Aug 26th, 2017

13 min read

“A hash function is any algorithm or subroutine that maps large data sets of variable length, called keys, to smaller data sets of a fixed length.”

Basically:

Notice that a hash function is expected to have collisions (you could map N*2 keys into a space N (a *bucket*)) but its goal is to reduce them at the maximum while distributing (spreading) the hashes the most it can. Therefore, you can’t just “go back” from a hash to its key, because a hash has an infinite number of corresponding keys.

“murmur” stands for multiply, rotate, multiply, rotate, because it’s exactly what it does! Along some XORs and bit-shifting operations. murmur3 is well-known hash function, largely used, because of its simplicity, speed, and features (good distribution, good avalanche effect).

It is used across several domains: ids generator, checksums, hash tables, bloom filters, hyperloglog… anywhere you need to get a fairly unique fixed-length numerical ID (from anything, a string, some bytes[], an object) to be used inside those data-structures.

Summary

murmur1 exists since 2008 and murmur3 is the 3rd version (better, stronger, faster!). It fixes some flaws of murmur2 and has a 128-bit variant for x64 processors (default is 32-bit encoding).
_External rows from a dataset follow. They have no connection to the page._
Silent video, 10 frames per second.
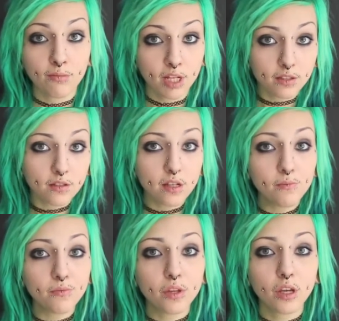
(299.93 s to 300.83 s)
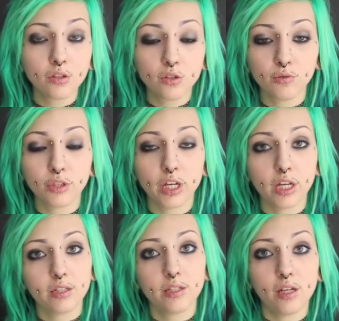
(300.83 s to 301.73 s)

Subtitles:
EmyExtasy and you will getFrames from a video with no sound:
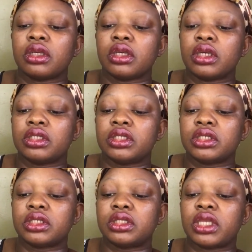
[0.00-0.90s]
and
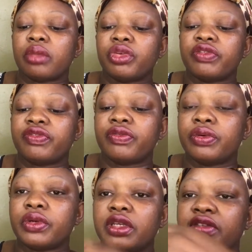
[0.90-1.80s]
just demo
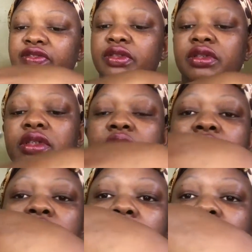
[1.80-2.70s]
for you. First, let
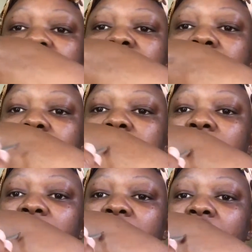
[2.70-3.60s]
me demo first
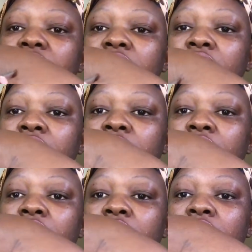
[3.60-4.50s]
on my
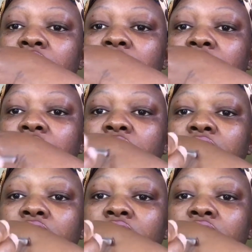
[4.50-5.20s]
hand.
murmur3 is NOT a cryptographic hash function: meaning it MUST NOT be used when security is at stake. It’s *easy* for an attacker to provoke murmur3 collisions and use them at its advantage. (Hash Denial Of Service attack explained with… cats).

There is this very nice article explaining how to make collisions at will: Breaking Murmur: Hash-flooding DoS Reloaded.

murmur3 is mostly used for lookups (in datastructures that supports it, such as hashtables, bloom filters etc.).

As said, “murmur” stands for multiply, rotate, and actually XOR and bit-shifting operations.

It relies on:

- A seed, to start with. It is often customizable BUT it has to be carefully set because a different seed will lead to a different hash for the same key (hence careful of multi-threading environments etc.).
- Some fixed constants, determined empirically (through a simulated-annealing algorithm).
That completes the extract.